Something the market had believed was more or less settled the question of steady interest rate increases by the U.S. Federal Reserve Board over the rest of the year is now less certain, as the lack of job growth makes the Fed's 2004 economic growth forecast of 4.5 to 4.75 per cent look a bit rose-tinted.
Analysts still figure the Fed will stick to the plan and raise rates 25 basis points at its meeting next Tuesday, but it's now up in the air what the Fed will do at its meetings in September and November. (A basis point is 1/100th of a percentage point.)
Meanwhile, the spectre of high energy prices is unlikely to dissipate over the next month regardless of what happens with OPEC and Yukos, because August is a time of seasonally high demand.

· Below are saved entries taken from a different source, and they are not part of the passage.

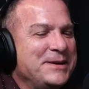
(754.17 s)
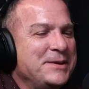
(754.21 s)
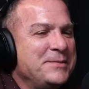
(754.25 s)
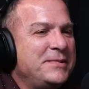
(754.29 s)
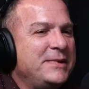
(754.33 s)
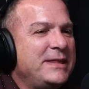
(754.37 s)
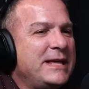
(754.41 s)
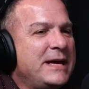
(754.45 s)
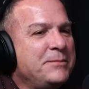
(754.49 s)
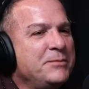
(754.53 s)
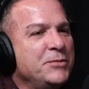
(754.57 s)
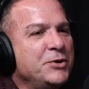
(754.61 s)
But
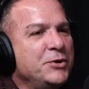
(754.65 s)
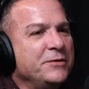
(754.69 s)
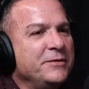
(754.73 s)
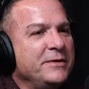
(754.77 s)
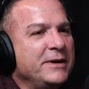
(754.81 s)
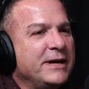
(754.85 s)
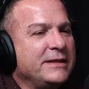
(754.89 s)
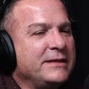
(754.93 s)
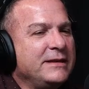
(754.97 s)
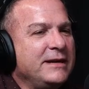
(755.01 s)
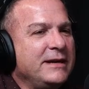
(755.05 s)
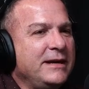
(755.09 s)
that moving,
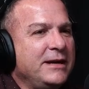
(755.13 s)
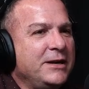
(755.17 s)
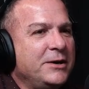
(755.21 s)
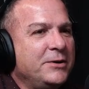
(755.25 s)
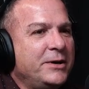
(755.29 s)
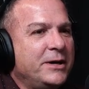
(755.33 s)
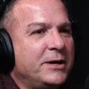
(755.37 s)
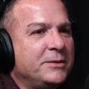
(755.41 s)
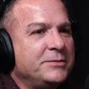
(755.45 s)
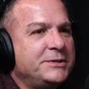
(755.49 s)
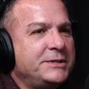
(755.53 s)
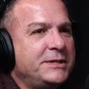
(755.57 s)
I think,
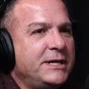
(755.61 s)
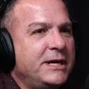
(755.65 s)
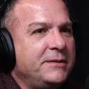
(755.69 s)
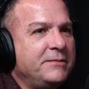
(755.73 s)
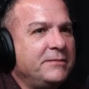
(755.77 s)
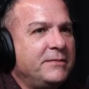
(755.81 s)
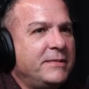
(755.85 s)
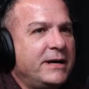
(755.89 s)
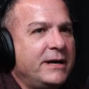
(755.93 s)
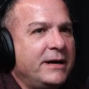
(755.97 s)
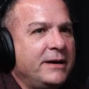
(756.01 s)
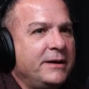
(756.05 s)
helped shape
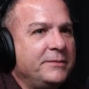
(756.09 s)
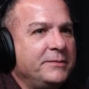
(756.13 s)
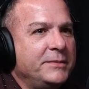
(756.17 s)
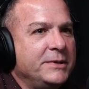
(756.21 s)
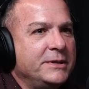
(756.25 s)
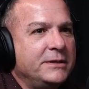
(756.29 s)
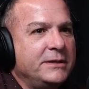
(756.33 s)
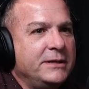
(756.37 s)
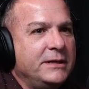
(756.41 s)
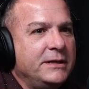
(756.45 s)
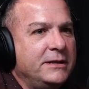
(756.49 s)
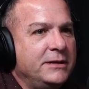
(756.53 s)
my
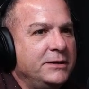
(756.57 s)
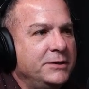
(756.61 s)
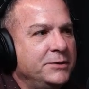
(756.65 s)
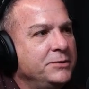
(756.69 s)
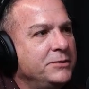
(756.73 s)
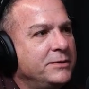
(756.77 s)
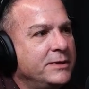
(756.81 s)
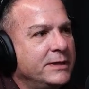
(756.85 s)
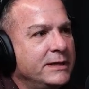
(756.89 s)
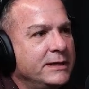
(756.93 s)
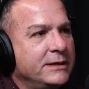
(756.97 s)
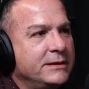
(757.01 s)
ability to do
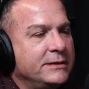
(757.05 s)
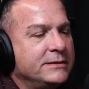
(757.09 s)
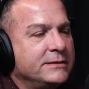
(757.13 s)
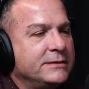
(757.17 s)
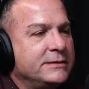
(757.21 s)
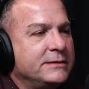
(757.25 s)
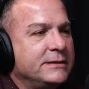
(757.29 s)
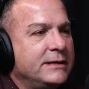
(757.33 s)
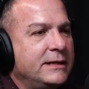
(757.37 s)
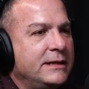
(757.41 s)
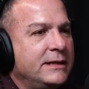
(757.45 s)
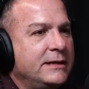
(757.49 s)

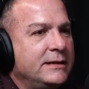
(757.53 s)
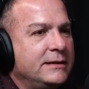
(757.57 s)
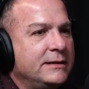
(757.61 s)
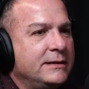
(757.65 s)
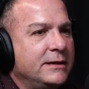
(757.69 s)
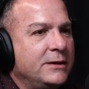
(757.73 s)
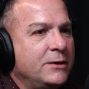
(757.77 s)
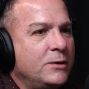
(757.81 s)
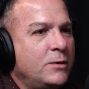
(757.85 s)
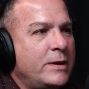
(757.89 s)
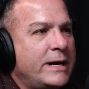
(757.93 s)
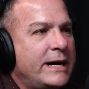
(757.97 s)
things and to
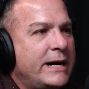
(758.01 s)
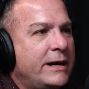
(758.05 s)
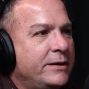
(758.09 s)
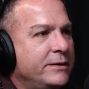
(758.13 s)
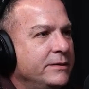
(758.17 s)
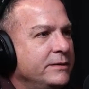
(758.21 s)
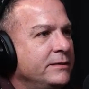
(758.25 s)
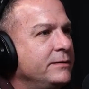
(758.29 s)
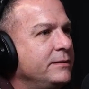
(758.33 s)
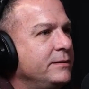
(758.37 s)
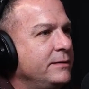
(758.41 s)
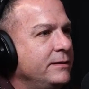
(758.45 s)
go
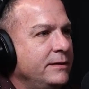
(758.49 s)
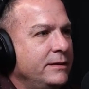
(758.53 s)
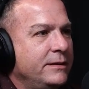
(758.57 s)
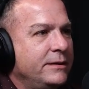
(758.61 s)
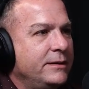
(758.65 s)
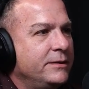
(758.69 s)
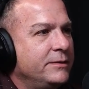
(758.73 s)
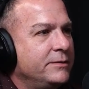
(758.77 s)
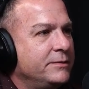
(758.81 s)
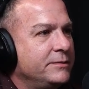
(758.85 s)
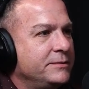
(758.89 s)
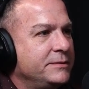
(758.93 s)
out and,
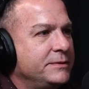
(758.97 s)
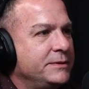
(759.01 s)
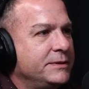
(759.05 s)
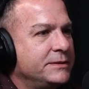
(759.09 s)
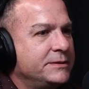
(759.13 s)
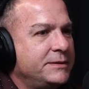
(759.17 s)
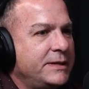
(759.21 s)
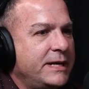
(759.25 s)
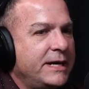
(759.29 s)
just toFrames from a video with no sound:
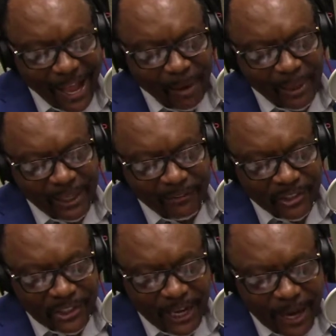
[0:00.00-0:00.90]
I want to give a
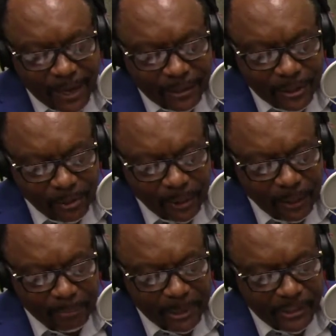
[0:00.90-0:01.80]
shout out to
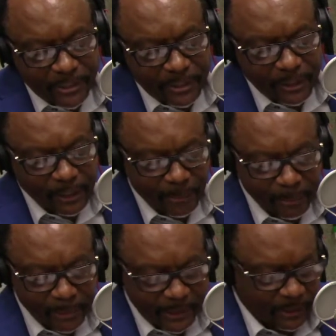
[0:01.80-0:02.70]
a couple
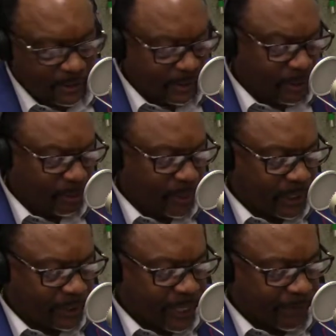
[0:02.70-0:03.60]
of businesses of the
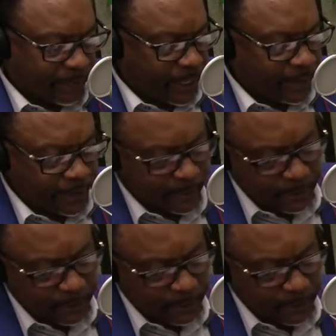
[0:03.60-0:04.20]
week that I had the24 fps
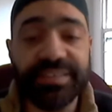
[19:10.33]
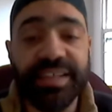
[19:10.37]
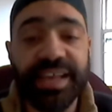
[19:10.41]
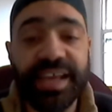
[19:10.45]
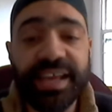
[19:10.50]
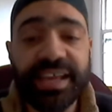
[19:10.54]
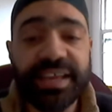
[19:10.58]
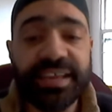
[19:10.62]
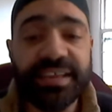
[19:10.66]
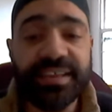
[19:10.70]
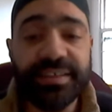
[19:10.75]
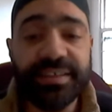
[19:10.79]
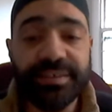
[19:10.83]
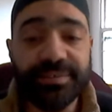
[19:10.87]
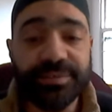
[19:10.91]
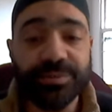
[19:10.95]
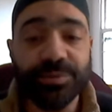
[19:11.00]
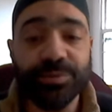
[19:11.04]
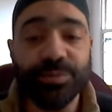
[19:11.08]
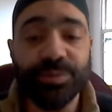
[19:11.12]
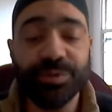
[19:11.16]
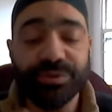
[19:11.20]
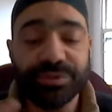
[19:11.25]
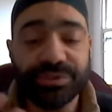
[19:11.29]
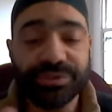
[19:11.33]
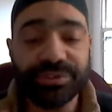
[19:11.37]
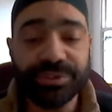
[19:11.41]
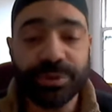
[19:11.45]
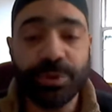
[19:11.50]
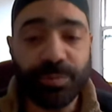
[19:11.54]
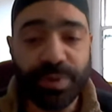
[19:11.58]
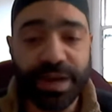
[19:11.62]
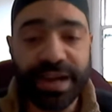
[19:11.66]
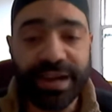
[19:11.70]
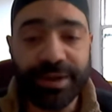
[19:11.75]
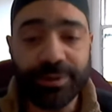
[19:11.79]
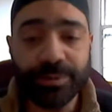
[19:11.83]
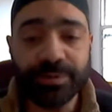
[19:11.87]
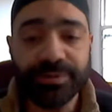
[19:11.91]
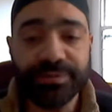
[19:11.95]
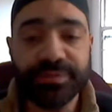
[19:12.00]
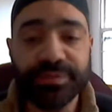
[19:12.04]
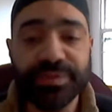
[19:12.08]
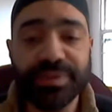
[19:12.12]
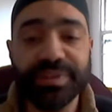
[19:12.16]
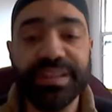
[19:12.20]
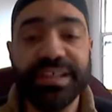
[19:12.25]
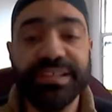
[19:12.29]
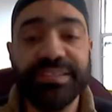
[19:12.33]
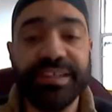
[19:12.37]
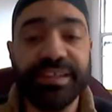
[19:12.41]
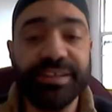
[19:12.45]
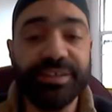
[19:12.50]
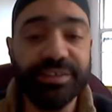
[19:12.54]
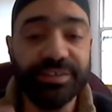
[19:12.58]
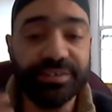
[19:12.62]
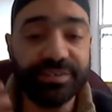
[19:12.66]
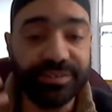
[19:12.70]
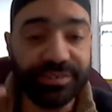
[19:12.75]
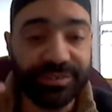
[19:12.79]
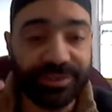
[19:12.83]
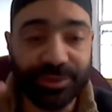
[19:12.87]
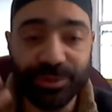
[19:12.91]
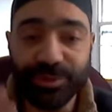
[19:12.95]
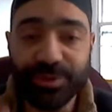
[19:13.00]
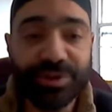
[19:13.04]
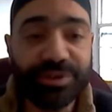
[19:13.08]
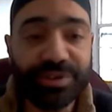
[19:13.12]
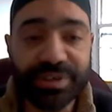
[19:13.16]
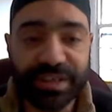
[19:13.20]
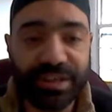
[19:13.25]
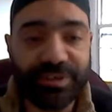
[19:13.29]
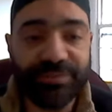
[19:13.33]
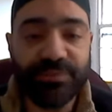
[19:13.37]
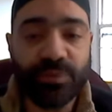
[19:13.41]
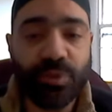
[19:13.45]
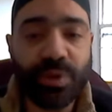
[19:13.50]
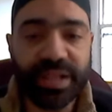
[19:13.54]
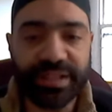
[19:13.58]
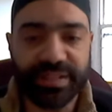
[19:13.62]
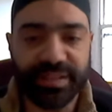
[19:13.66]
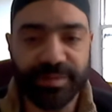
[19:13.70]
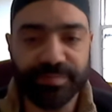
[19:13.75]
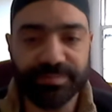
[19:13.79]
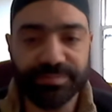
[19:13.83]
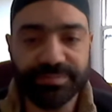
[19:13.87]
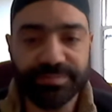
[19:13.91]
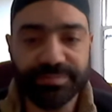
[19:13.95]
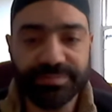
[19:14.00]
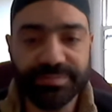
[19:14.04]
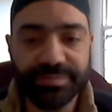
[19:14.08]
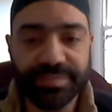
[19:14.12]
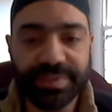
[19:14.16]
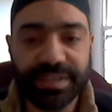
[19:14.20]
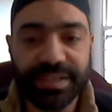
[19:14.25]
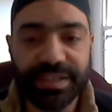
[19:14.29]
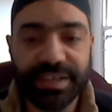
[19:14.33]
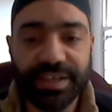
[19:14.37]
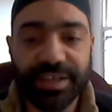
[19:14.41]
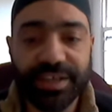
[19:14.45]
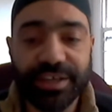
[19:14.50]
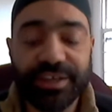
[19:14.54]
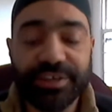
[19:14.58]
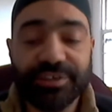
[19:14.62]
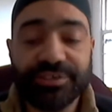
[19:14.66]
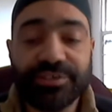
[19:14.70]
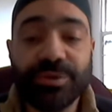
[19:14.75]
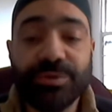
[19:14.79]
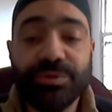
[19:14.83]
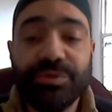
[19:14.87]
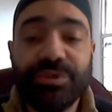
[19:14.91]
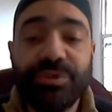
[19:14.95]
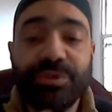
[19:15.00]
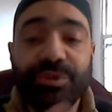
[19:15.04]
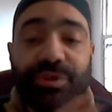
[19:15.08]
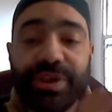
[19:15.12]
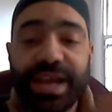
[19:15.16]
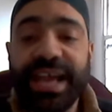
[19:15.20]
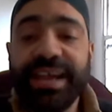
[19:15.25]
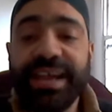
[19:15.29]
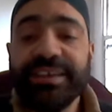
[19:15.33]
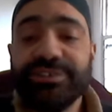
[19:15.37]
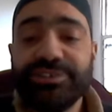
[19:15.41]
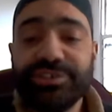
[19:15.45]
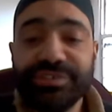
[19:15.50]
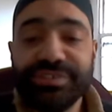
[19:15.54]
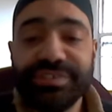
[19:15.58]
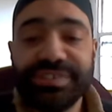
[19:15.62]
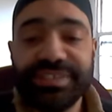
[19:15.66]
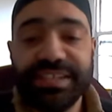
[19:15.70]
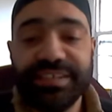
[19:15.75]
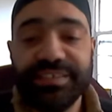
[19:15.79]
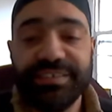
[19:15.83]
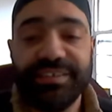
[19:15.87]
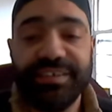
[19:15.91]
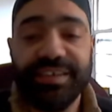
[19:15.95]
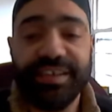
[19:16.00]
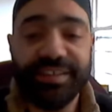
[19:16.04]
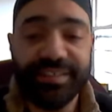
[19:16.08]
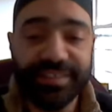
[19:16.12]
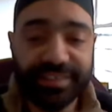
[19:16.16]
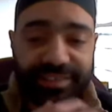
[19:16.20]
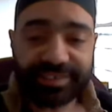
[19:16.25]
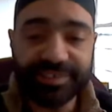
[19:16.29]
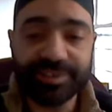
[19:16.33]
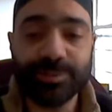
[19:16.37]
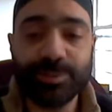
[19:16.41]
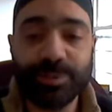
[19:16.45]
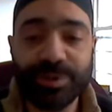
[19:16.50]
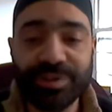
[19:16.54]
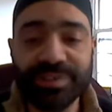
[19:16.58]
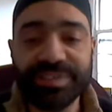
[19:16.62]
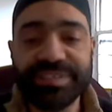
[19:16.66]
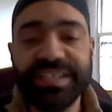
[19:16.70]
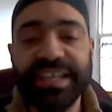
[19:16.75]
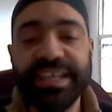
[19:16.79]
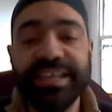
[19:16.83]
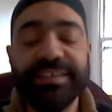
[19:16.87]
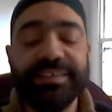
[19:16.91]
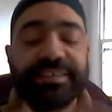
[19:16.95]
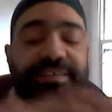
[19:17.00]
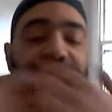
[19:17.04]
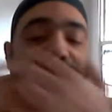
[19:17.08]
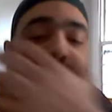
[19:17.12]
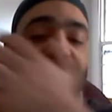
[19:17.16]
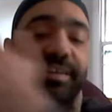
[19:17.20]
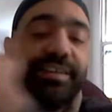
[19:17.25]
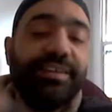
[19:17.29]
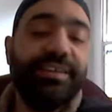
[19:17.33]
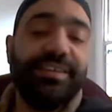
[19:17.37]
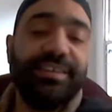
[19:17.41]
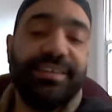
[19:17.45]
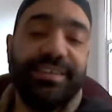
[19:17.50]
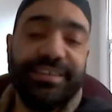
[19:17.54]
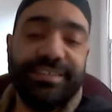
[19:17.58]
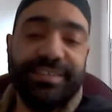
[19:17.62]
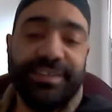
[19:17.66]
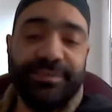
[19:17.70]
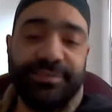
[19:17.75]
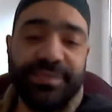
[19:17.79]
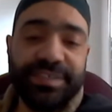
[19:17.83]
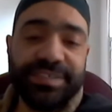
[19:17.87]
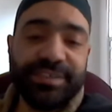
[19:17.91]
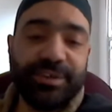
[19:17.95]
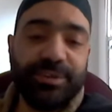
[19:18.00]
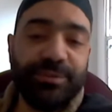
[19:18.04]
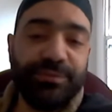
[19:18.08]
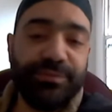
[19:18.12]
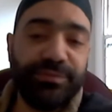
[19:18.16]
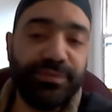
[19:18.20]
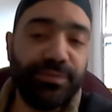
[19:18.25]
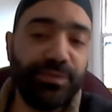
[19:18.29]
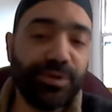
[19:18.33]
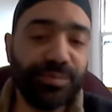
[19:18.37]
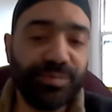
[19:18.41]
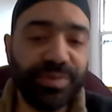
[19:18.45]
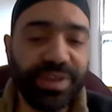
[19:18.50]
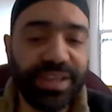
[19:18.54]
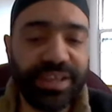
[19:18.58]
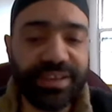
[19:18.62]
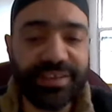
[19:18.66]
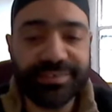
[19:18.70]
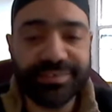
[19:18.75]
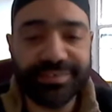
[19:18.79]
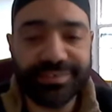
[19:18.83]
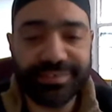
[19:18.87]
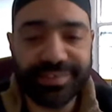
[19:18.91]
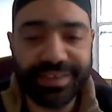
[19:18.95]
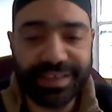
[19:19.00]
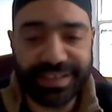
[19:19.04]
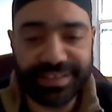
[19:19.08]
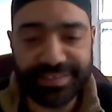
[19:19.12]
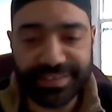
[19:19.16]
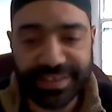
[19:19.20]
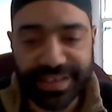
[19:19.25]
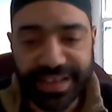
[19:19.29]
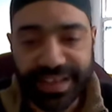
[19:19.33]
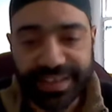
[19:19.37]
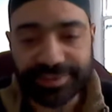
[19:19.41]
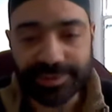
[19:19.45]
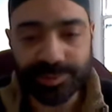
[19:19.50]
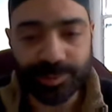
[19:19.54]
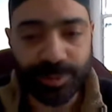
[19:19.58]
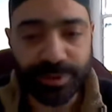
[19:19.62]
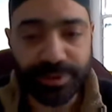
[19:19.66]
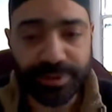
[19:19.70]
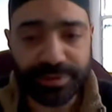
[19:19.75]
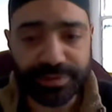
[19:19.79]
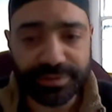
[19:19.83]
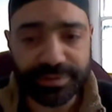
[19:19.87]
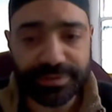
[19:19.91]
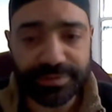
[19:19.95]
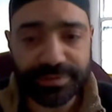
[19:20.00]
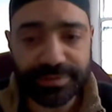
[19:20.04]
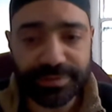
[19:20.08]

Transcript: They were so powerful that you couldn't avoid them. So your actions in this world take the physical form in the next world.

The U.S. presidential race, which should become even more heated as a result of the Bush administration's failure to generate consistent job growth, will kick into high gear in early September after the Republican national convention. The tight race could keep the market on edge through to the vote.
In the midst of this will be third-quarter earnings season in October. Investors had anticipated a tail-off in profit growth, but the weak jobs picture and the impact of energy costs raises questions about how severe the drop will be.
All of this provides plenty of incentive for investors to sit on the sidelines until after the election, prolonging a rut the markets have been stuck in for the past five months.
With stocks down for the year to date the Dow is off 6.1 per cent so far in 2004, while the TSX is down 0.5 per cent a sideways drift well into the fourth quarter won't leave the markets with much chance to turn things around before the year ends.
David Parkinson is the investment editor of Report on Business.